▸ AIM OF THE EXERCISE
How many lines in the data below contain the string "video"? State that number only.

[[ INFORMATION SHOWN open ]]

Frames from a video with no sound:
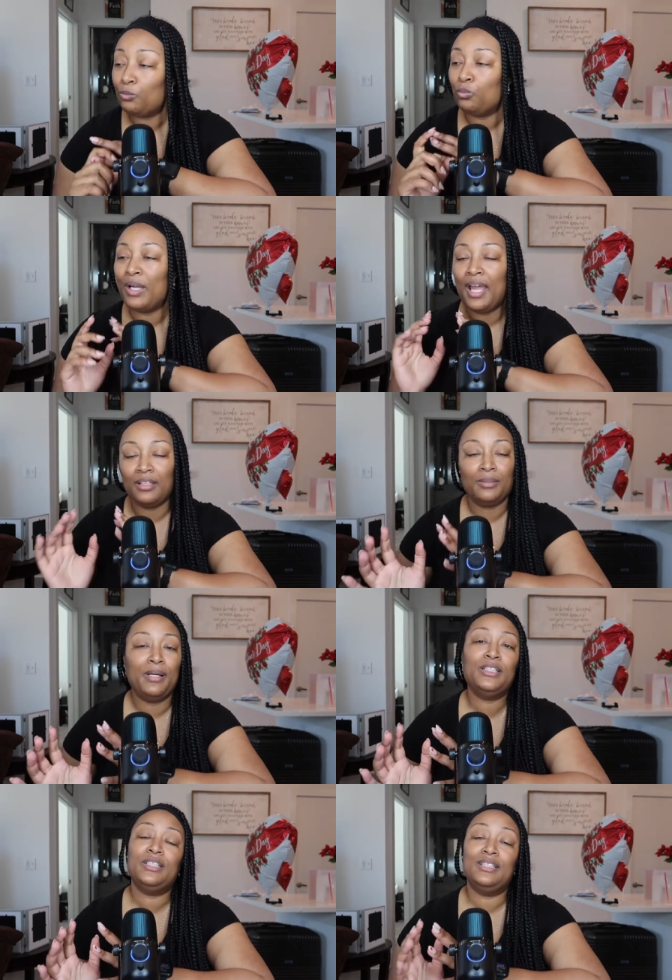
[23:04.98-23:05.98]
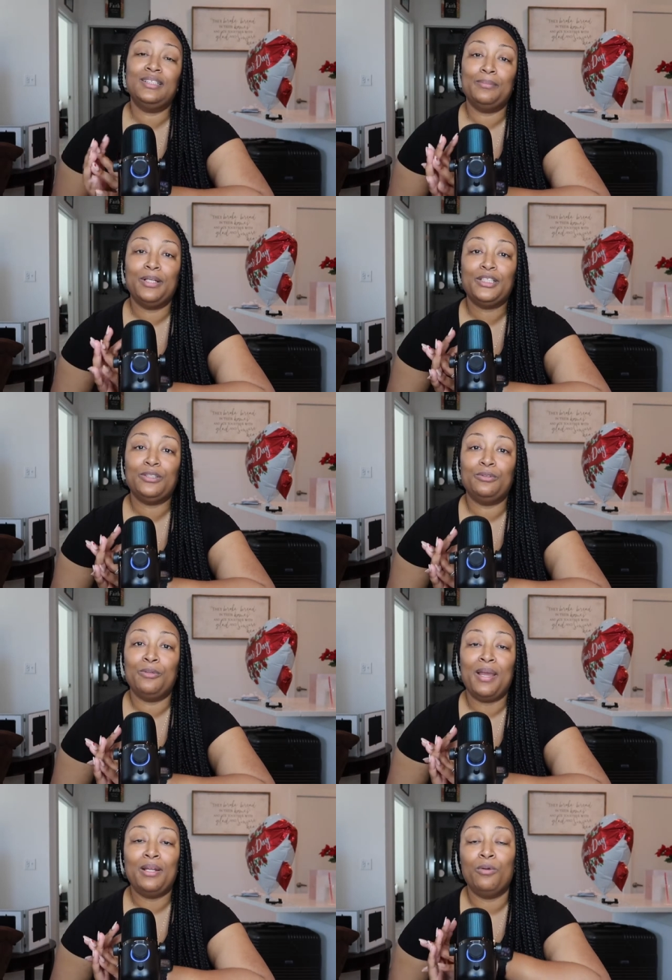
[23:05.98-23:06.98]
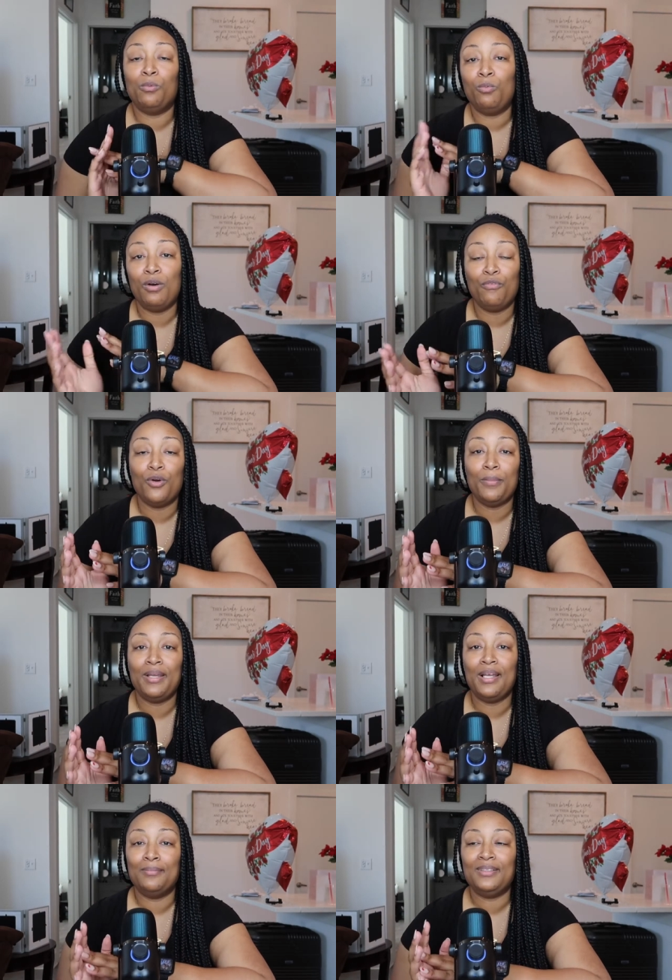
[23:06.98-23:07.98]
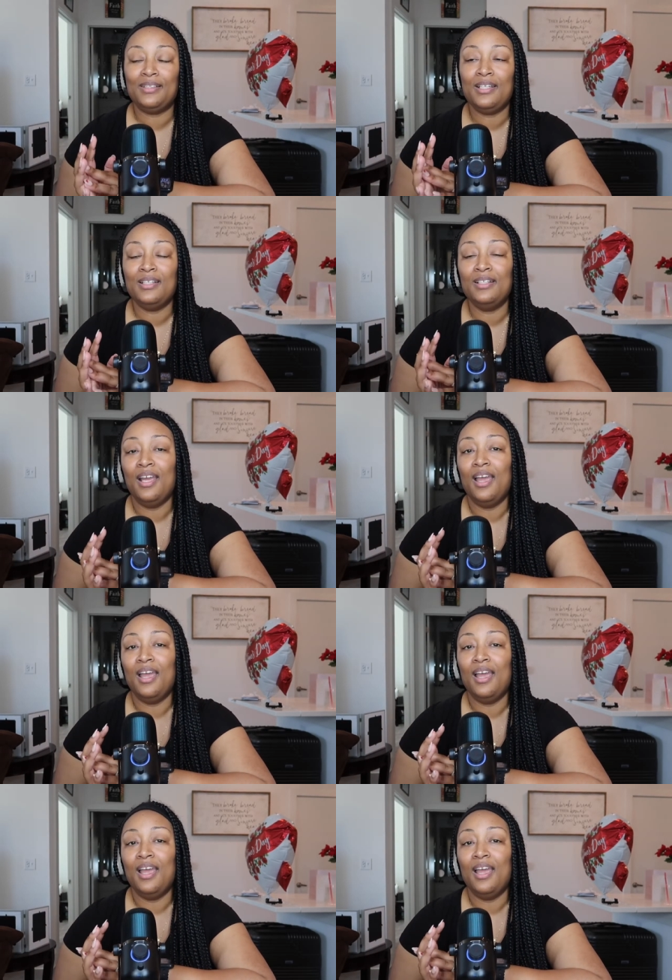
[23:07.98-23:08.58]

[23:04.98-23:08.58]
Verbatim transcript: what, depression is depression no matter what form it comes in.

[[ INFORMATION SHOWN closed ]]
[[ INFORMATION SHOWN open ]]

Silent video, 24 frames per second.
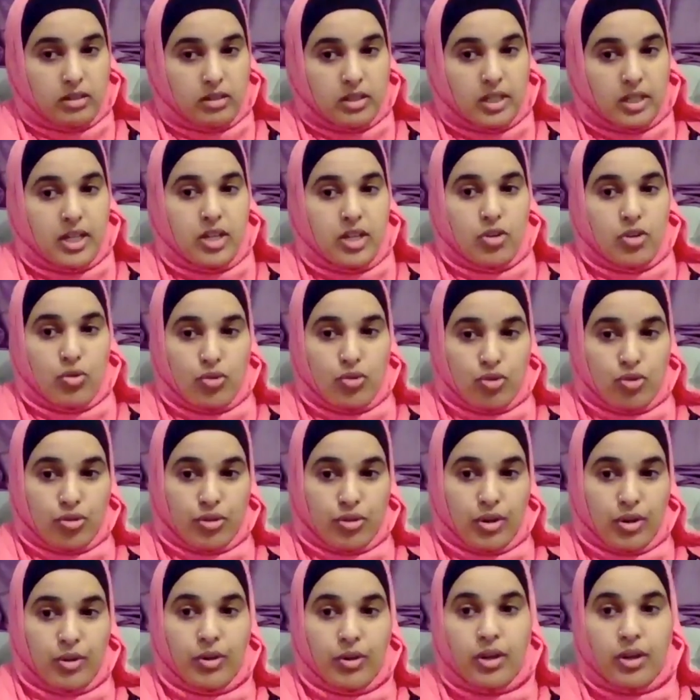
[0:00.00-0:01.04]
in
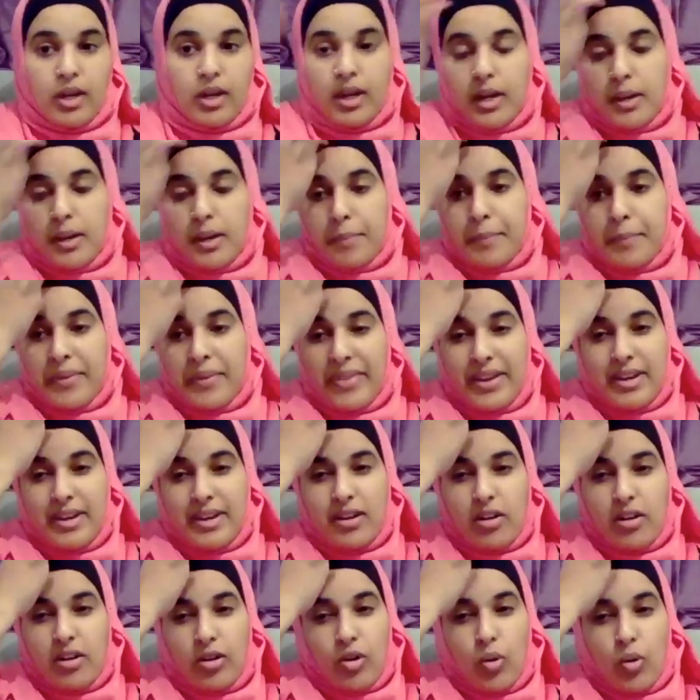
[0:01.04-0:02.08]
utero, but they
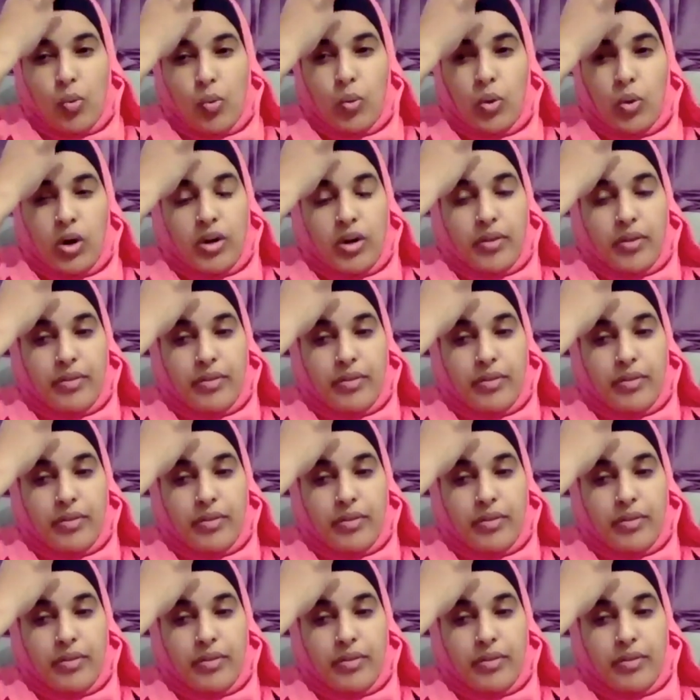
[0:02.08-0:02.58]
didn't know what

[[ INFORMATION SHOWN closed ]]

▸ RESULT OF THE EXERCISE
2